§ **Your instructions**
Omit the pictures, and output the rest of the entries exactly as written.

Collected data entries
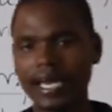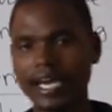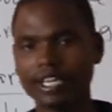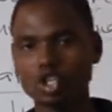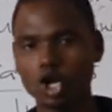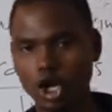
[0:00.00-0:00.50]

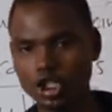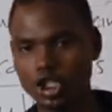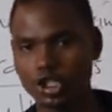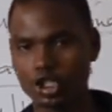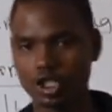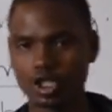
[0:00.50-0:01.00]
a
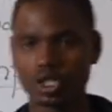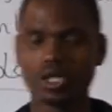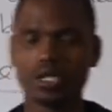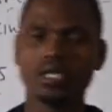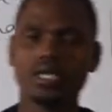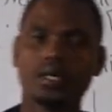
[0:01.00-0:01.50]
torch,
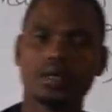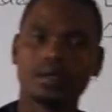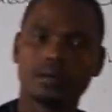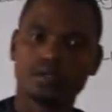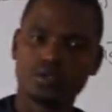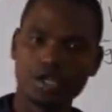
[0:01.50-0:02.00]

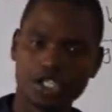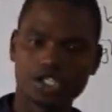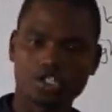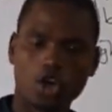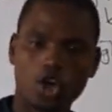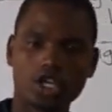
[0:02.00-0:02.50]
switch
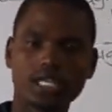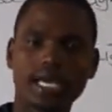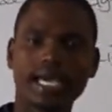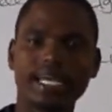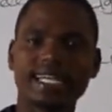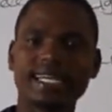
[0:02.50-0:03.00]
it
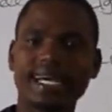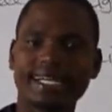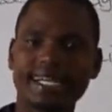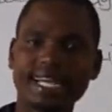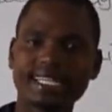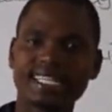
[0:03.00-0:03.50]
on, and
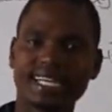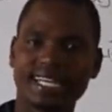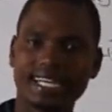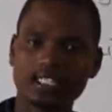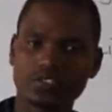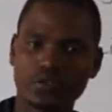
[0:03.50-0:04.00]
direct the
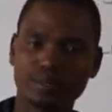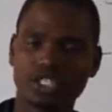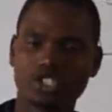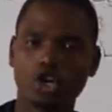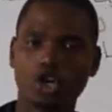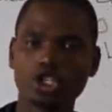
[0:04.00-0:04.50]
rays from
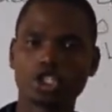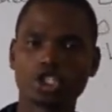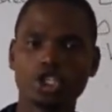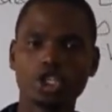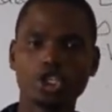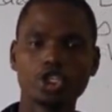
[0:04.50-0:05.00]
the torch
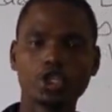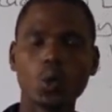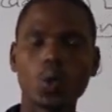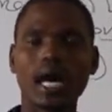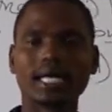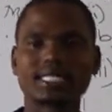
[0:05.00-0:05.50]

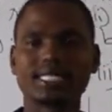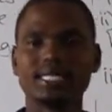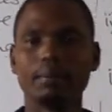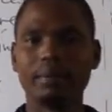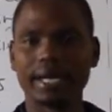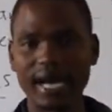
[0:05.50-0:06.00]
towards
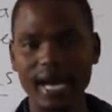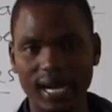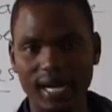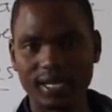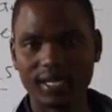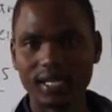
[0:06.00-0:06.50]
the
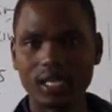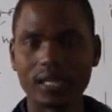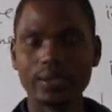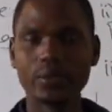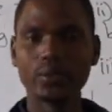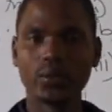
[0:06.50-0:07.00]
mirror.
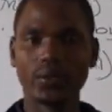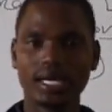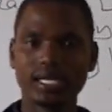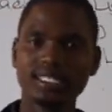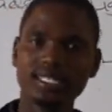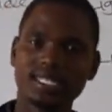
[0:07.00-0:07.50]
You
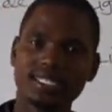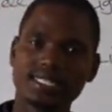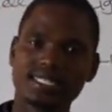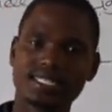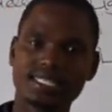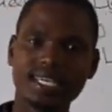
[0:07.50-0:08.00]
will
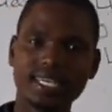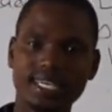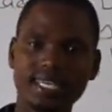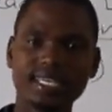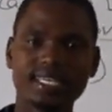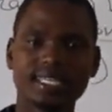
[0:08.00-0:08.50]

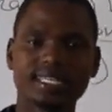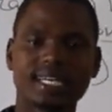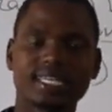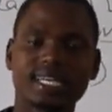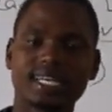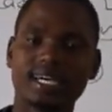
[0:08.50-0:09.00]
see
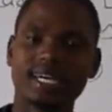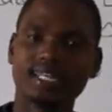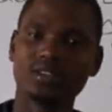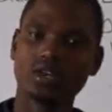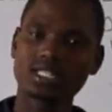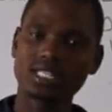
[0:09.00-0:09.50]

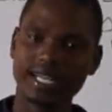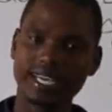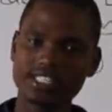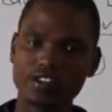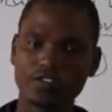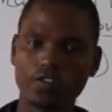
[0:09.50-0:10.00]
that those
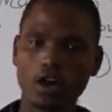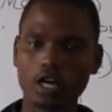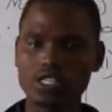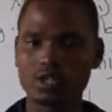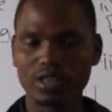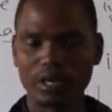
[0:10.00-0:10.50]
rays
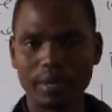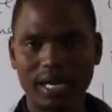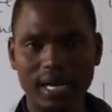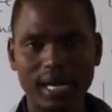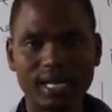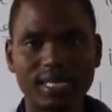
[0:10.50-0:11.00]
fall on the
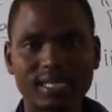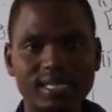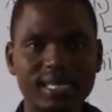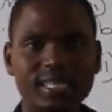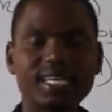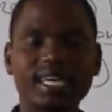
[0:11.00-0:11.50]
mirror,
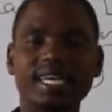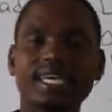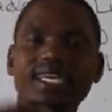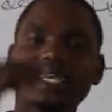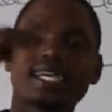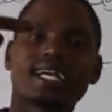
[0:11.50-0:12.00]
then
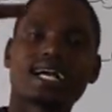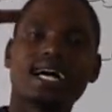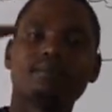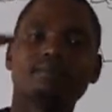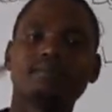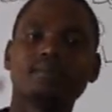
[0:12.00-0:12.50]
they
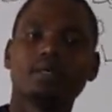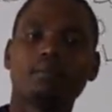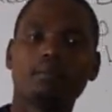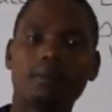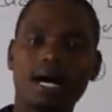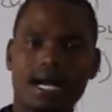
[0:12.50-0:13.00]
come
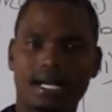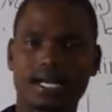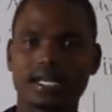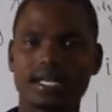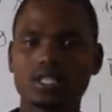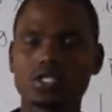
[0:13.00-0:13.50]

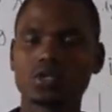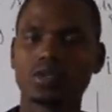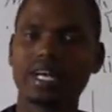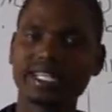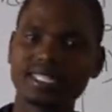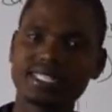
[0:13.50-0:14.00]
back. So
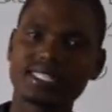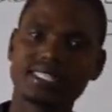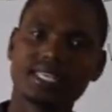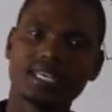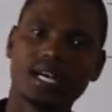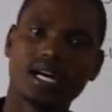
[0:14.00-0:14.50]
that is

§ **Solution below**
[0:00.00-0:00.50]

[0:00.50-0:01.00]
a
[0:01.00-0:01.50]
torch,
[0:01.50-0:02.00]

[0:02.00-0:02.50]
switch
[0:02.50-0:03.00]
it
[0:03.00-0:03.50]
on, and
[0:03.50-0:04.00]
direct the
[0:04.00-0:04.50]
rays from
[0:04.50-0:05.00]
the torch
[0:05.00-0:05.50]

[0:05.50-0:06.00]
towards
[0:06.00-0:06.50]
the
[0:06.50-0:07.00]
mirror.
[0:07.00-0:07.50]
You
[0:07.50-0:08.00]
will
[0:08.00-0:08.50]

[0:08.50-0:09.00]
see
[0:09.00-0:09.50]

[0:09.50-0:10.00]
that those
[0:10.00-0:10.50]
rays
[0:10.50-0:11.00]
fall on the
[0:11.00-0:11.50]
mirror,
[0:11.50-0:12.00]
then
[0:12.00-0:12.50]
they
[0:12.50-0:13.00]
come
[0:13.00-0:13.50]

[0:13.50-0:14.00]
back. So
[0:14.00-0:14.50]
that is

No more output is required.